Subsequently, Payne began the present action to foreclose both the real and the chattel mortgage for the amount of the balance of the note. The chattel mortgage was so drawn as to cover after-acquired property, and it was to reach this property that another foreclosure of that mortgage was sought. Pending the foreclosure action, the corporation was adjudged a bankrupt, one W. Gr, Boland was elected as its trustee in bankruptcy, and he, by leave of court, intervened in the action as the representative of the creditors of the corporation. In his pleadings, he set up the facts showing the consideration for the execution of the note and mortgage, claiming that the note and mortgages were void as to creditors for want of consideration, and that the sale of the personal property of the corporation was likewise void and passed no title to the purchasers. The relief sought was that the note and mortgages be held for naught, the mortgages be canceled of record, and that Payne be required to deliver to him the personal property purchased at the foreclosure sale; or, in case delivery could not be had, that he have judgment against him for $2,000, which sum he alleged to be its value. After issue joined on the intervener's complaint, a trial was had before the court sitting without a jury, which resulted in a judgment in accordance with the prayer of the intervener's complaint. Payne appeals.

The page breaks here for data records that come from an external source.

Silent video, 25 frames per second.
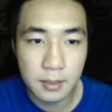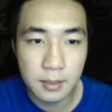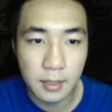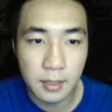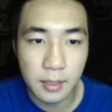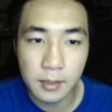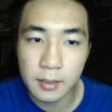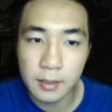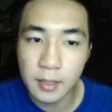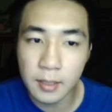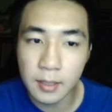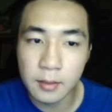
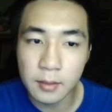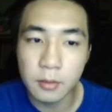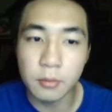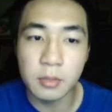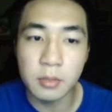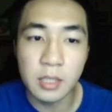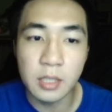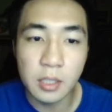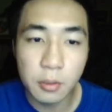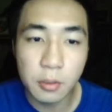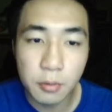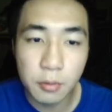and then you
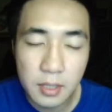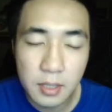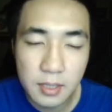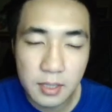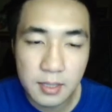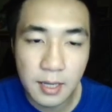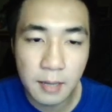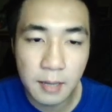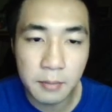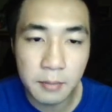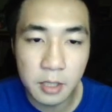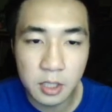decrease
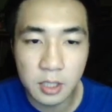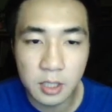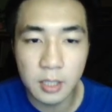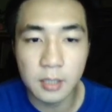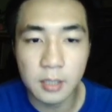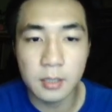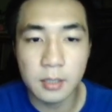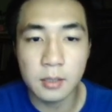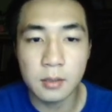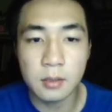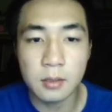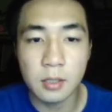damage
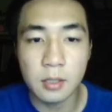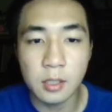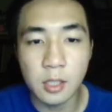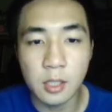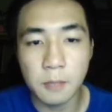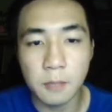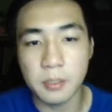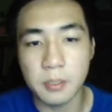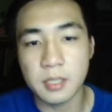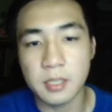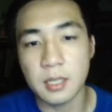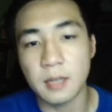taken
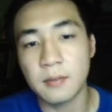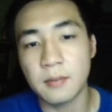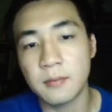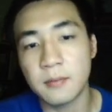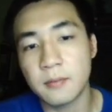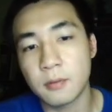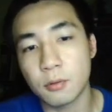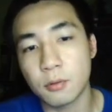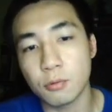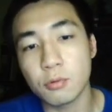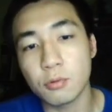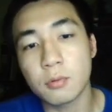30%
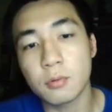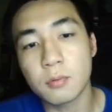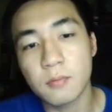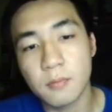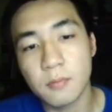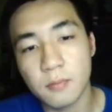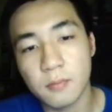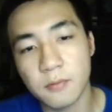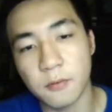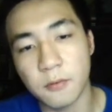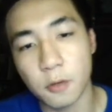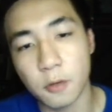
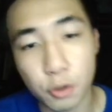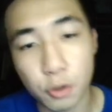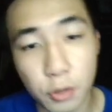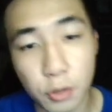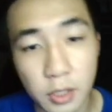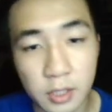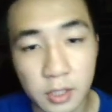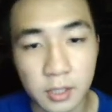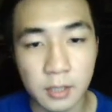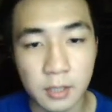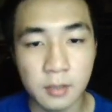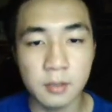for
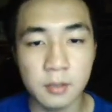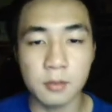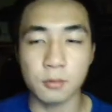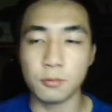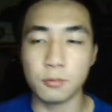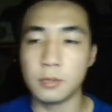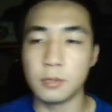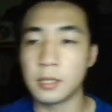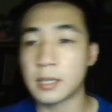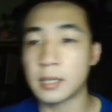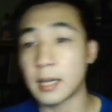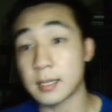3 turns to
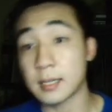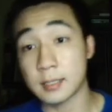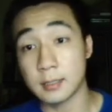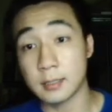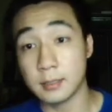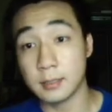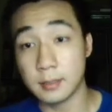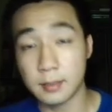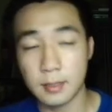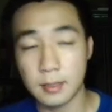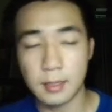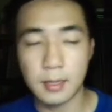the caster.
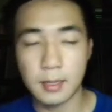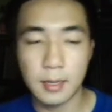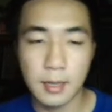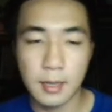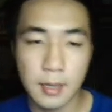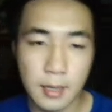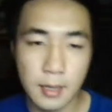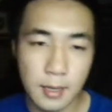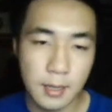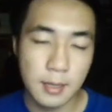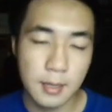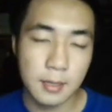
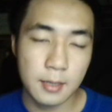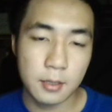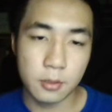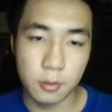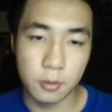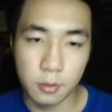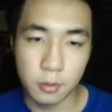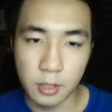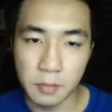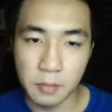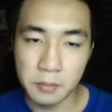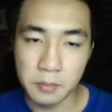
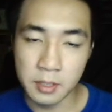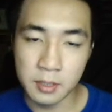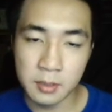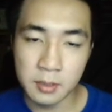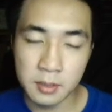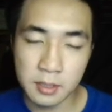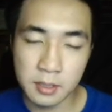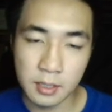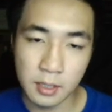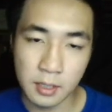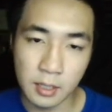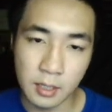So that
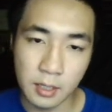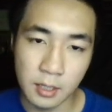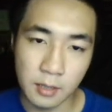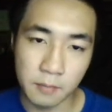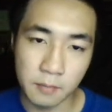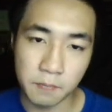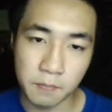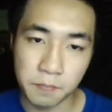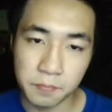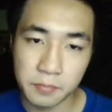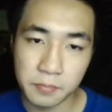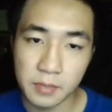means
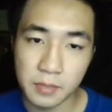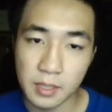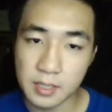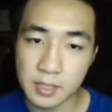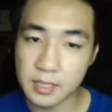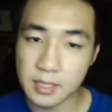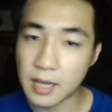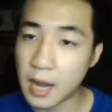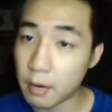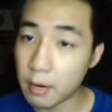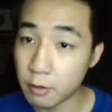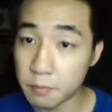it's
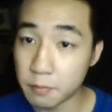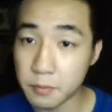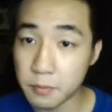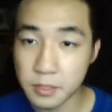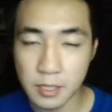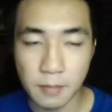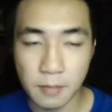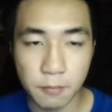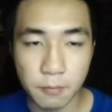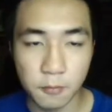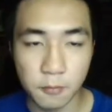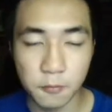
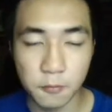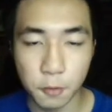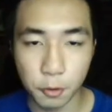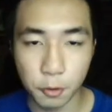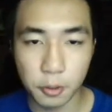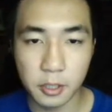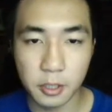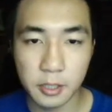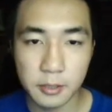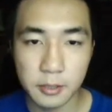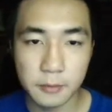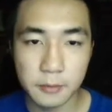100% provoke,
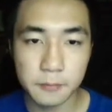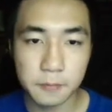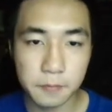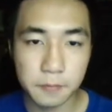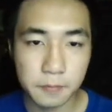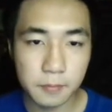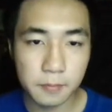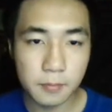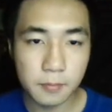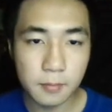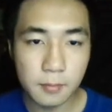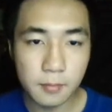
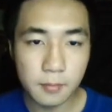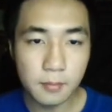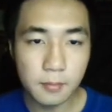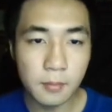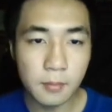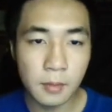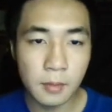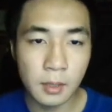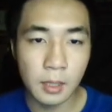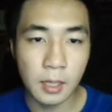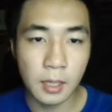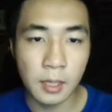
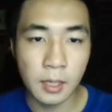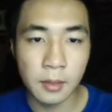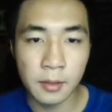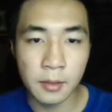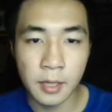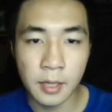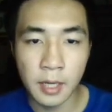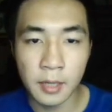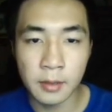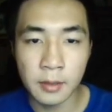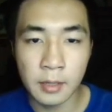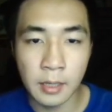and
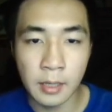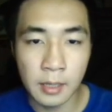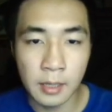then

With the holding of the court as to the right of the mortgagee to foreclose the mortgages, we are constrained to agree. The mortgages were without consideration moving to the corporation, and while pos*553sibly valid as to the corporation and valid as to its trustees and stockholders consenting to their execution, they were, before foreclosure, voidable at the suit of the creditors of the corporation. And, since the trustee in bankruptcy can avoid any conveyance which the creditors of the bankrupt could avoid, the trustee was within his rights in interposing the defense of want of consideration to the appellant’s action to foreclose.

But we think the court in error in. its judgment awarding to the trustee a recovery of the personal property sold under the foreclosure of the chattel mortgage. The mortgage was at most voidable, not void, still less did the grounds upon which it could be avoided appear on the face of the instrument. A foreclosure by notice and sale is in the nature of a judicial proceeding. When regularly conducted, by the express terms of the statute, the purchaser of the mortgaged property takes all the interest the mortgagor had therein. (Rem. Comp. Stat., §1108 [P. C. §9755].) The foreclosure, therefore, has all the effect of res judicata that it would have were the foreclosure conducted by suit in court and the property sold under a decree entered to that effect. To state the proposition in another way, such a foreclosure proceeding is not subject to collateral attack. The attack on the foreclosure proceedings made by the trustee in this instance is collateral. He sought to nullify the proceedings by showing by extrinsic evidence that the debt for which the mortgage was given to secure was not the debt of the corporation. This, while open to him prior to a foreclosure of the mortgage, is not open to him after that event. The question of the validity of the mortgage then becomes a question adjudicated, and the attack upon it must be made under some of the forms of procedure provided for a review of judicial action.

*554The judgment is reversed in so far as it awards a recovery of the personal property, and the cause is remanded to enter a judgment in accordance with this opinion.

Main, C. J., Tolman, Parker, and Pemberton, JJ., concur.